Task statement >>
Return the lines of the data below in which the string "frames" occurs.

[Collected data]
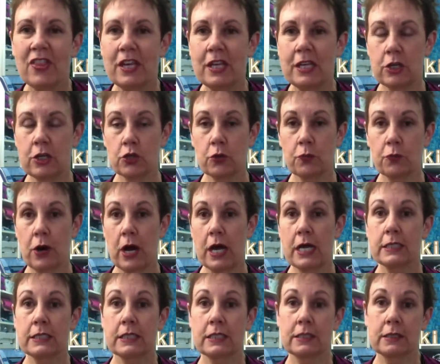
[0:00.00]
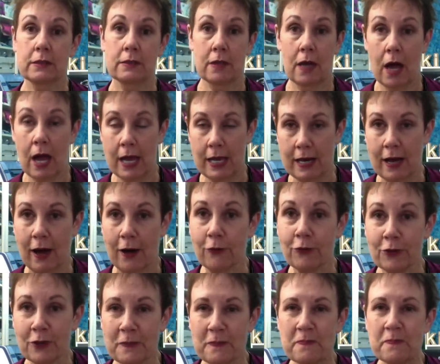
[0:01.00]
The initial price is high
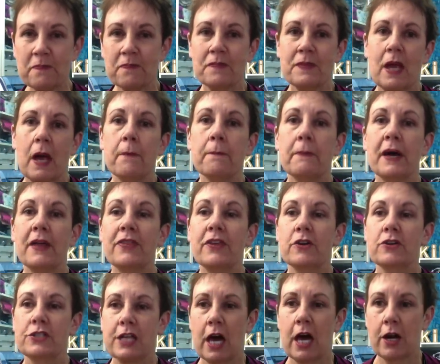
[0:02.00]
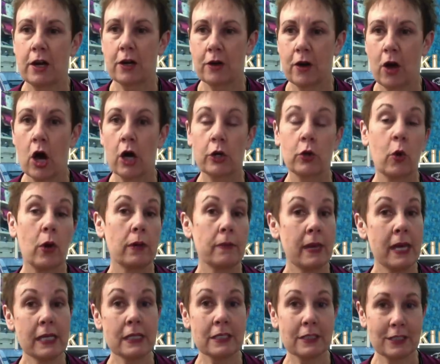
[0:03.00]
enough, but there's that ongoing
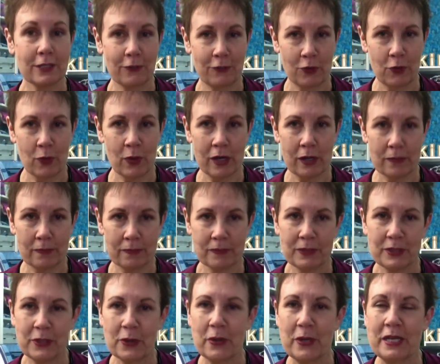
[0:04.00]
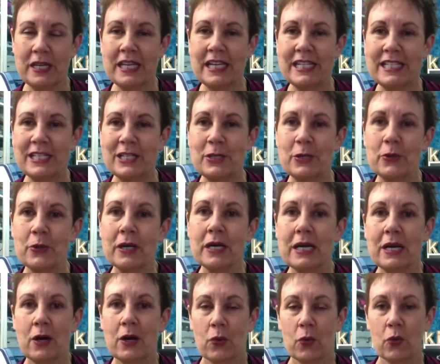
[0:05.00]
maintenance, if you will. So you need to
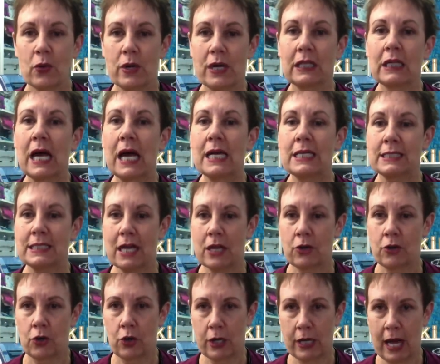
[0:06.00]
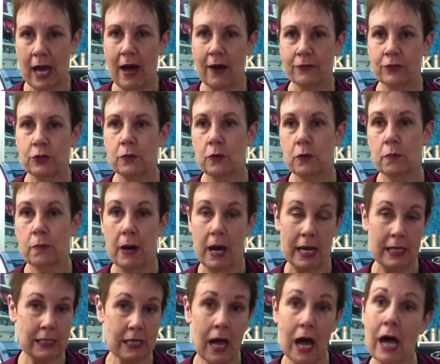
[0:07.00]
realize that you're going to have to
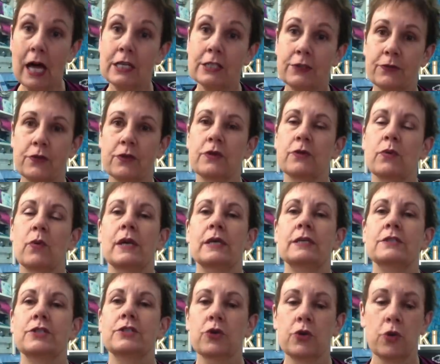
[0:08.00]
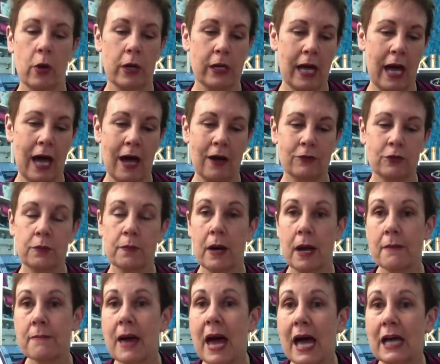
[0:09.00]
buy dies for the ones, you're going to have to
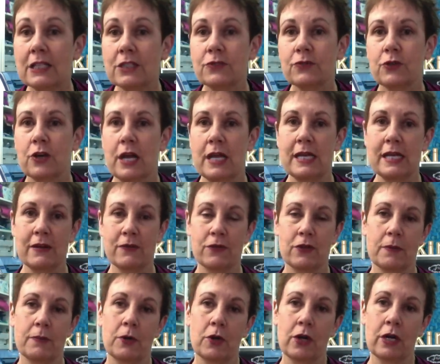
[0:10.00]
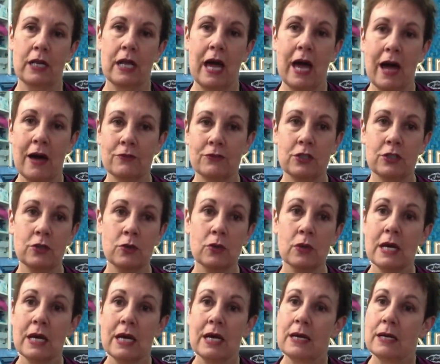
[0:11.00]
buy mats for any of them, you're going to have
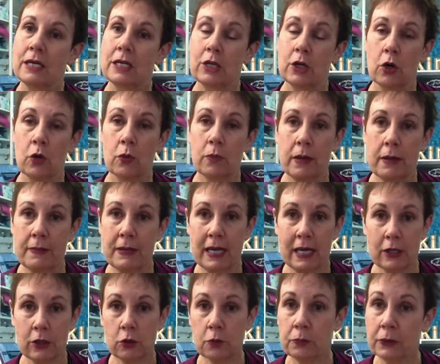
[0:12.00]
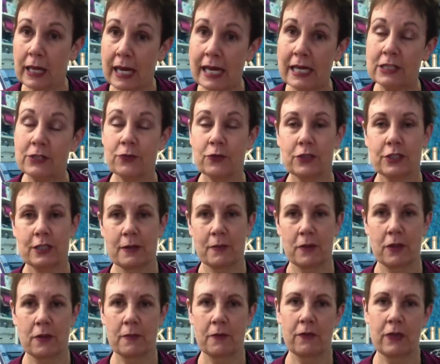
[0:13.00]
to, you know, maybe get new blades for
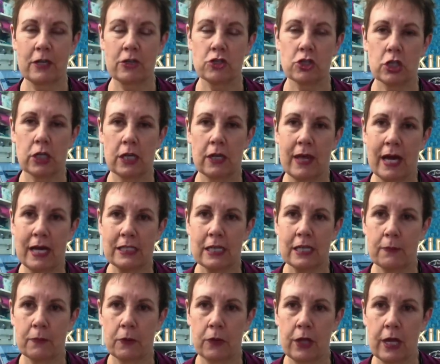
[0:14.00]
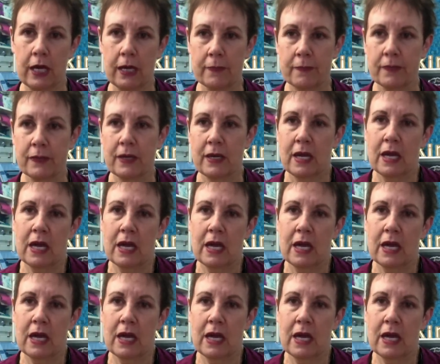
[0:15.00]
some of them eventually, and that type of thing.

--

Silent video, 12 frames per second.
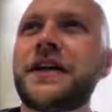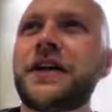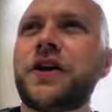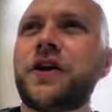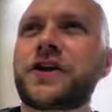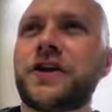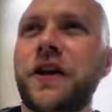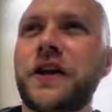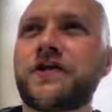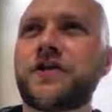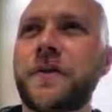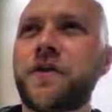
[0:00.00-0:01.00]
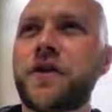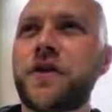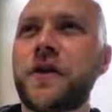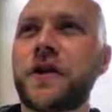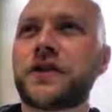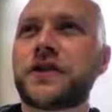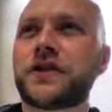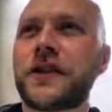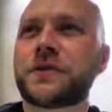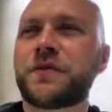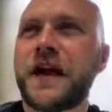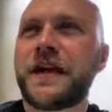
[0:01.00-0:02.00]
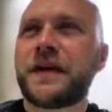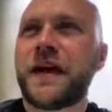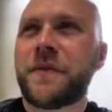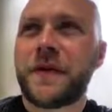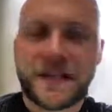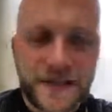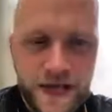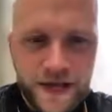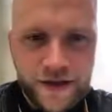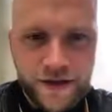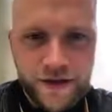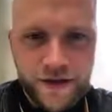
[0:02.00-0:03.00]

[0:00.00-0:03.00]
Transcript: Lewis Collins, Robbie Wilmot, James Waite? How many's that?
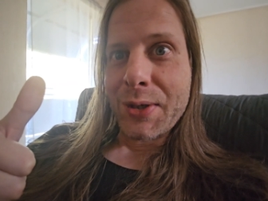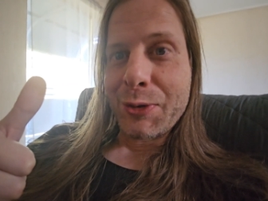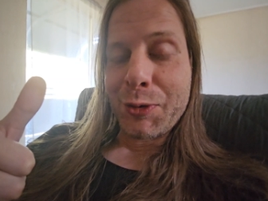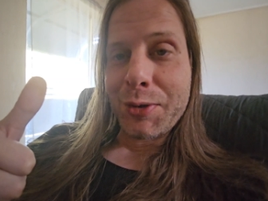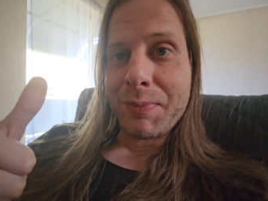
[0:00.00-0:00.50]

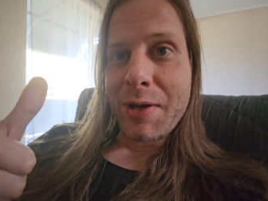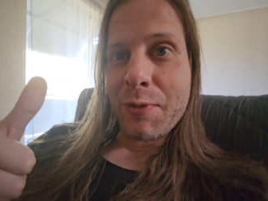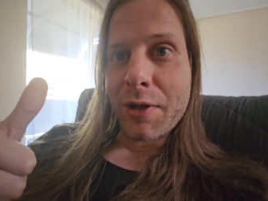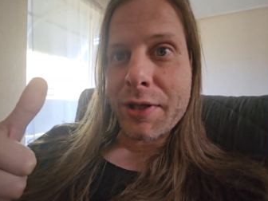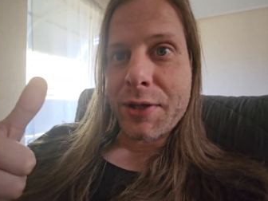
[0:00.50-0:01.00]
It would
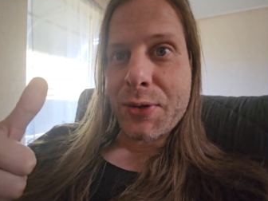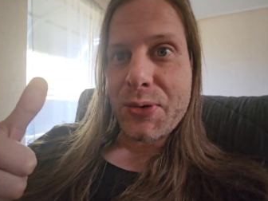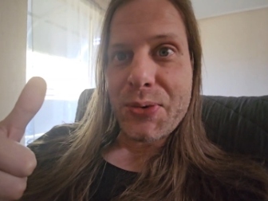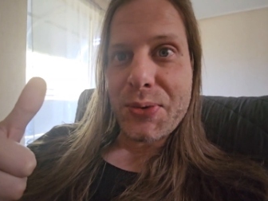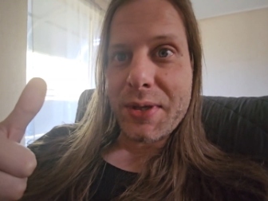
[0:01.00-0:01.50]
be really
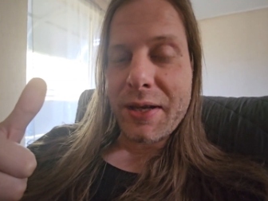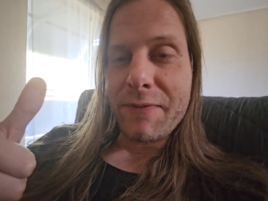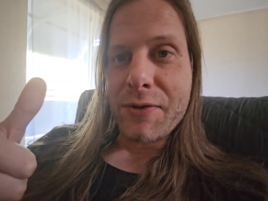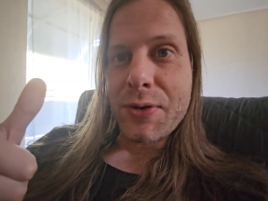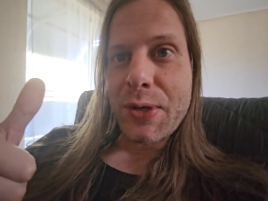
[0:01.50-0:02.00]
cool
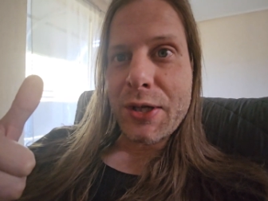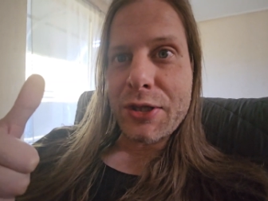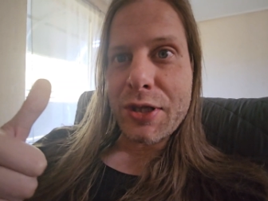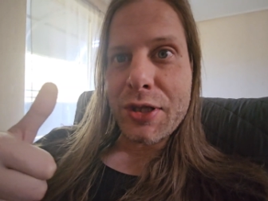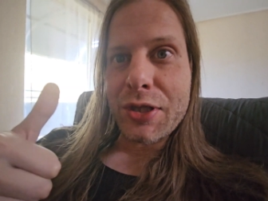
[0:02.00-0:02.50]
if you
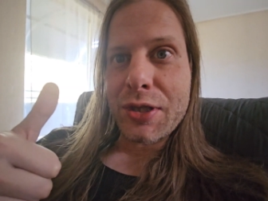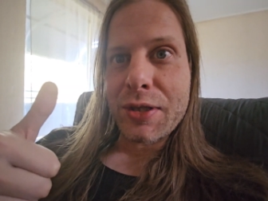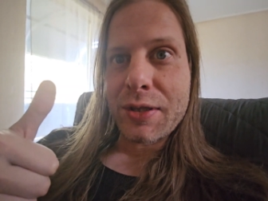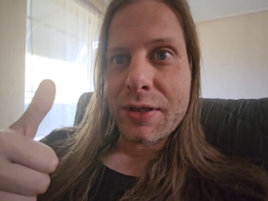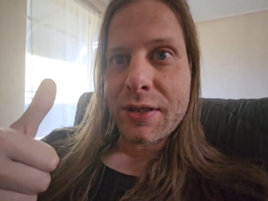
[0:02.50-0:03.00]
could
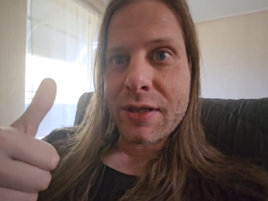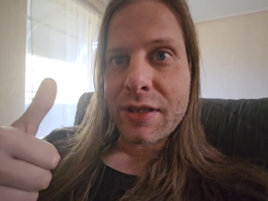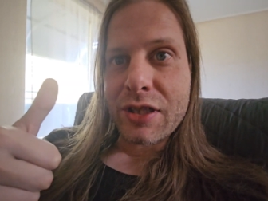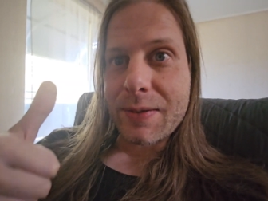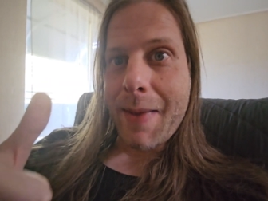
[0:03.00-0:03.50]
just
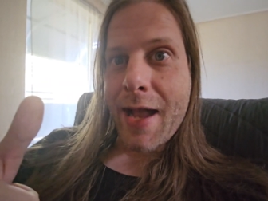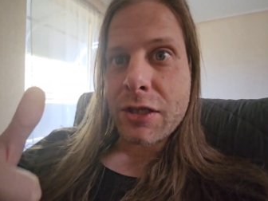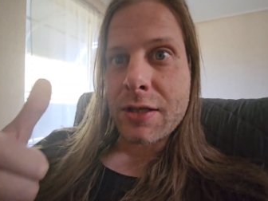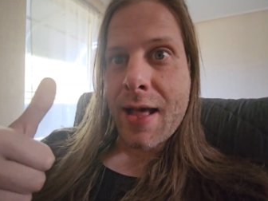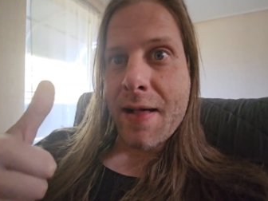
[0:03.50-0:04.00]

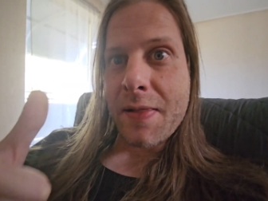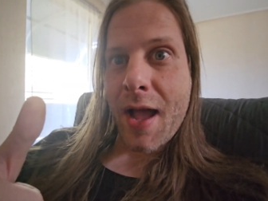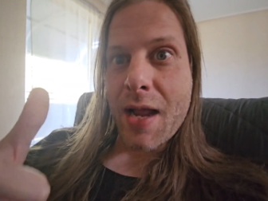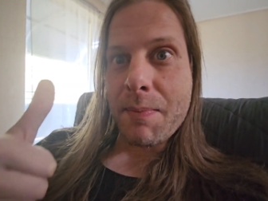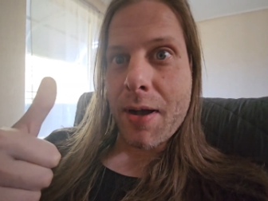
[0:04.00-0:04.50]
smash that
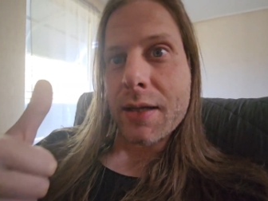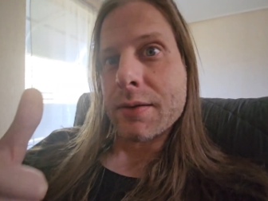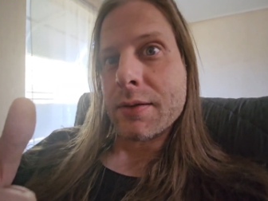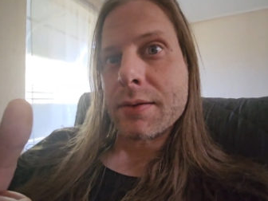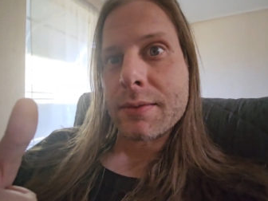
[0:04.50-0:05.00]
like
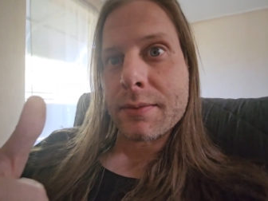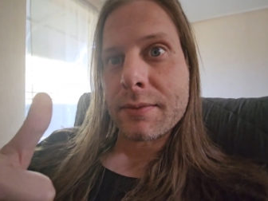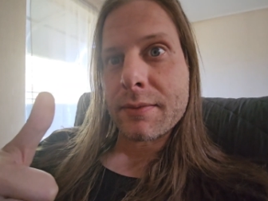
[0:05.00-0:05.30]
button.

...

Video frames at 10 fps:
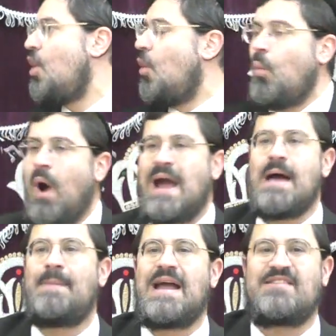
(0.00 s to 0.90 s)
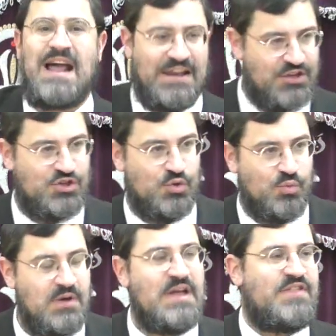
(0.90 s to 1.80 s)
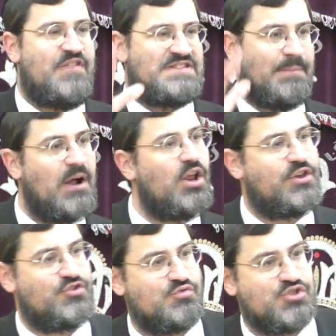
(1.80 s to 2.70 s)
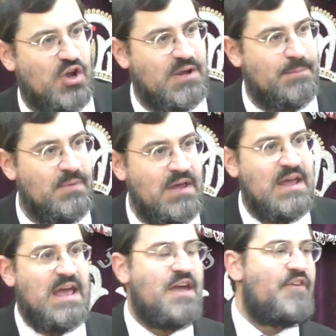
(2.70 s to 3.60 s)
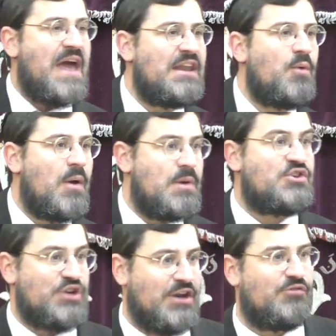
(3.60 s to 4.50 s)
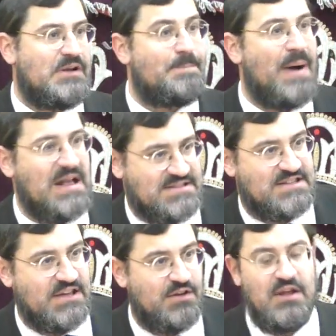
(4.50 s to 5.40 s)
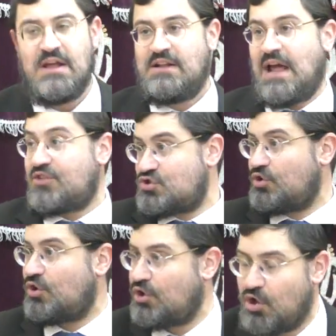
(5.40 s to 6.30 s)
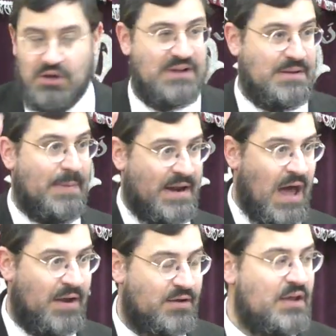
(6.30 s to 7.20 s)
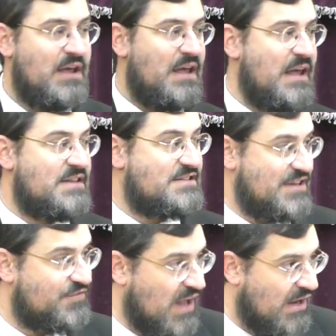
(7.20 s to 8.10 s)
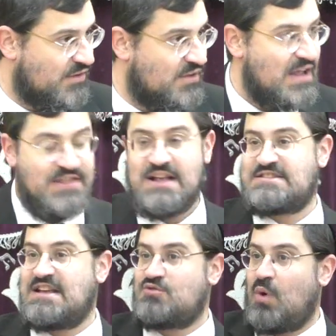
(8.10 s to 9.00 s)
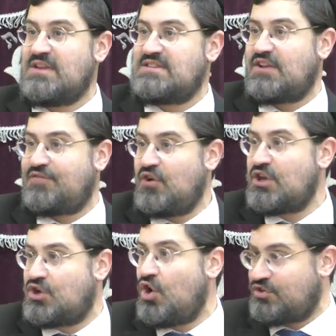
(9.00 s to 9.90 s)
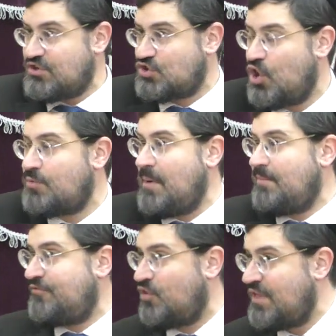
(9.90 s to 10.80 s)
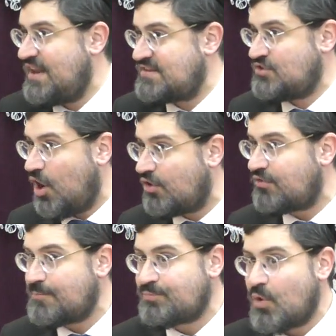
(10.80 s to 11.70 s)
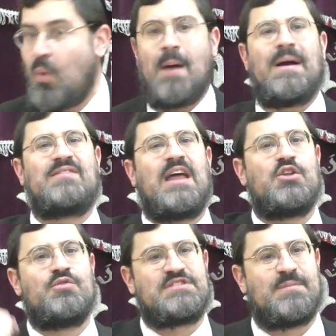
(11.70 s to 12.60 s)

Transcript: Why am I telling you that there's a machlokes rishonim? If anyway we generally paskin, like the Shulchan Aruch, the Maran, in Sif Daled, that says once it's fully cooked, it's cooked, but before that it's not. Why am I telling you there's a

Answer box >>
Silent video, 12 frames per second.
Video frames at 10 fps:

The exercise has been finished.